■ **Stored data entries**
★ ★ ★ ★

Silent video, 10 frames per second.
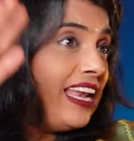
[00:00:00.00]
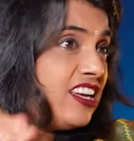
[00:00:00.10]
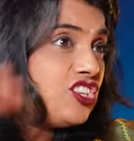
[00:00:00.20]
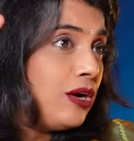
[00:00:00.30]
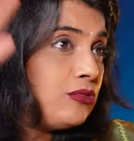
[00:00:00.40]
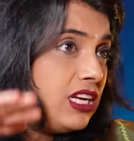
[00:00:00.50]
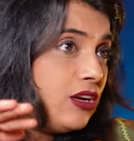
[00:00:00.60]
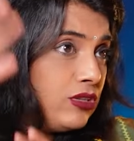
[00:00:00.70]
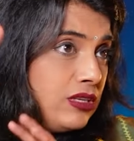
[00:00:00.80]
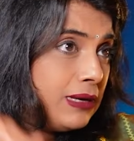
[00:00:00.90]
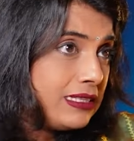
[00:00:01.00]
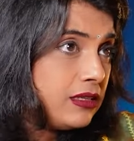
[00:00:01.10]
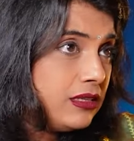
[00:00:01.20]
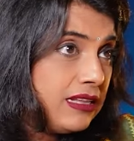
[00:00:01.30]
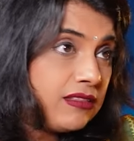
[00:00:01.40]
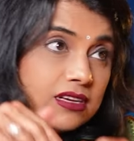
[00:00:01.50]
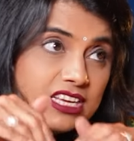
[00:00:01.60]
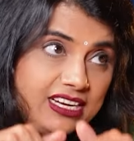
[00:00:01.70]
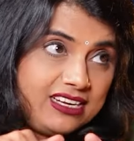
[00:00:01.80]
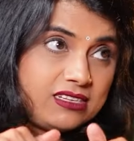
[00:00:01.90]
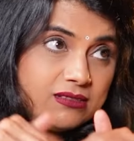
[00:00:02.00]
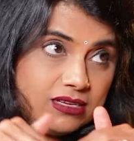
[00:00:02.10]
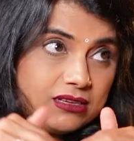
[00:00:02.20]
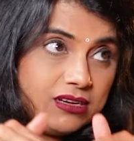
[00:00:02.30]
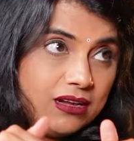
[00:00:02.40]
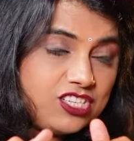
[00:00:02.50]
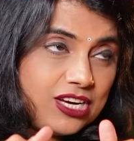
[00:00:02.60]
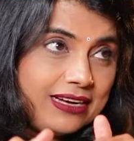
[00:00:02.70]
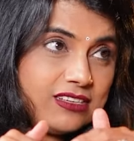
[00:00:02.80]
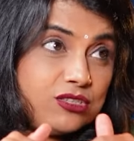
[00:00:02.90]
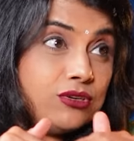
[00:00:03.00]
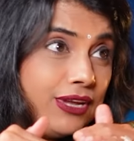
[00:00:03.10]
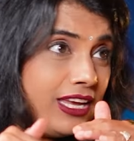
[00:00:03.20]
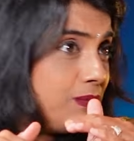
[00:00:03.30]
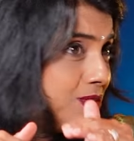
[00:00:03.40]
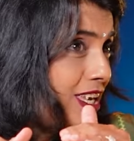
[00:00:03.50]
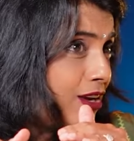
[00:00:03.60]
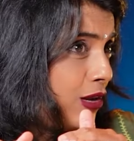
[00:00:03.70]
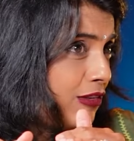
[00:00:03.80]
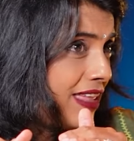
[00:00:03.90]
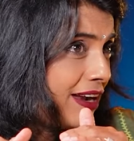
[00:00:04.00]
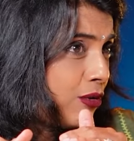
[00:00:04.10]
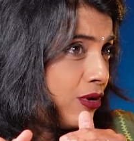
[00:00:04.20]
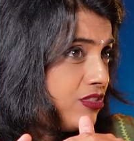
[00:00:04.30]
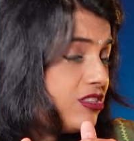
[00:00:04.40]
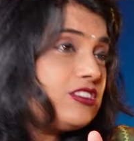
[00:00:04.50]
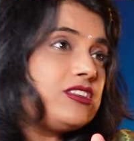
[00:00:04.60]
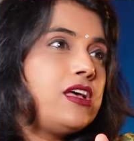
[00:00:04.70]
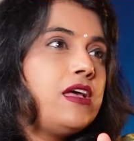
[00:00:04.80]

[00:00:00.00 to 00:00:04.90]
yelling, shouting on the mother, and the girl child is growing up seeing all of that nonsense.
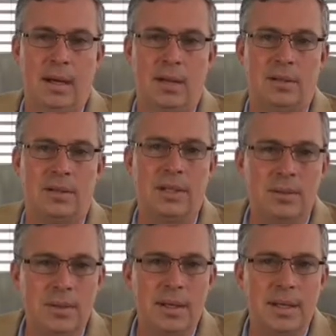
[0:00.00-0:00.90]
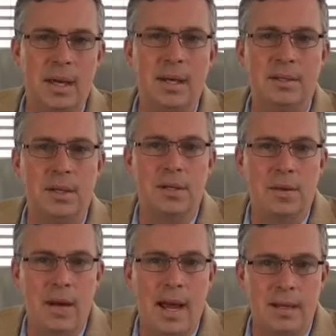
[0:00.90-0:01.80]
are essentially things that you
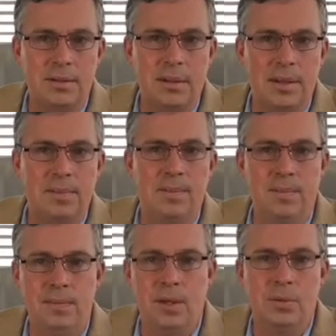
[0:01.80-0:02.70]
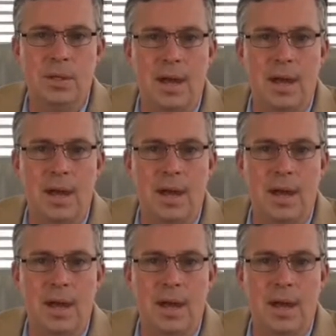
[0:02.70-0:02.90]
can actually use a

★ ★ ★ ★

■ **Instructions for the task**
What is needed is an exact copy of every entry, with the pictures removed.

■ **Task solution**
Silent video, 10 frames per second.
[00:00:00.00]
[00:00:00.10]
[00:00:00.20]
[00:00:00.30]
[00:00:00.40]
[00:00:00.50]
[00:00:00.60]
[00:00:00.70]
[00:00:00.80]
[00:00:00.90]
[00:00:01.00]
[00:00:01.10]
[00:00:01.20]
[00:00:01.30]
[00:00:01.40]
[00:00:01.50]
[00:00:01.60]
[00:00:01.70]
[00:00:01.80]
[00:00:01.90]
[00:00:02.00]
[00:00:02.10]
[00:00:02.20]
[00:00:02.30]
[00:00:02.40]
[00:00:02.50]
[00:00:02.60]
[00:00:02.70]
[00:00:02.80]
[00:00:02.90]
[00:00:03.00]
[00:00:03.10]
[00:00:03.20]
[00:00:03.30]
[00:00:03.40]
[00:00:03.50]
[00:00:03.60]
[00:00:03.70]
[00:00:03.80]
[00:00:03.90]
[00:00:04.00]
[00:00:04.10]
[00:00:04.20]
[00:00:04.30]
[00:00:04.40]
[00:00:04.50]
[00:00:04.60]
[00:00:04.70]
[00:00:04.80]

[00:00:00.00 to 00:00:04.90]
yelling, shouting on the mother, and the girl child is growing up seeing all of that nonsense.
[0:00.00-0:00.90]
[0:00.90-0:01.80]
are essentially things that you
[0:01.80-0:02.70]
[0:02.70-0:02.90]
can actually use a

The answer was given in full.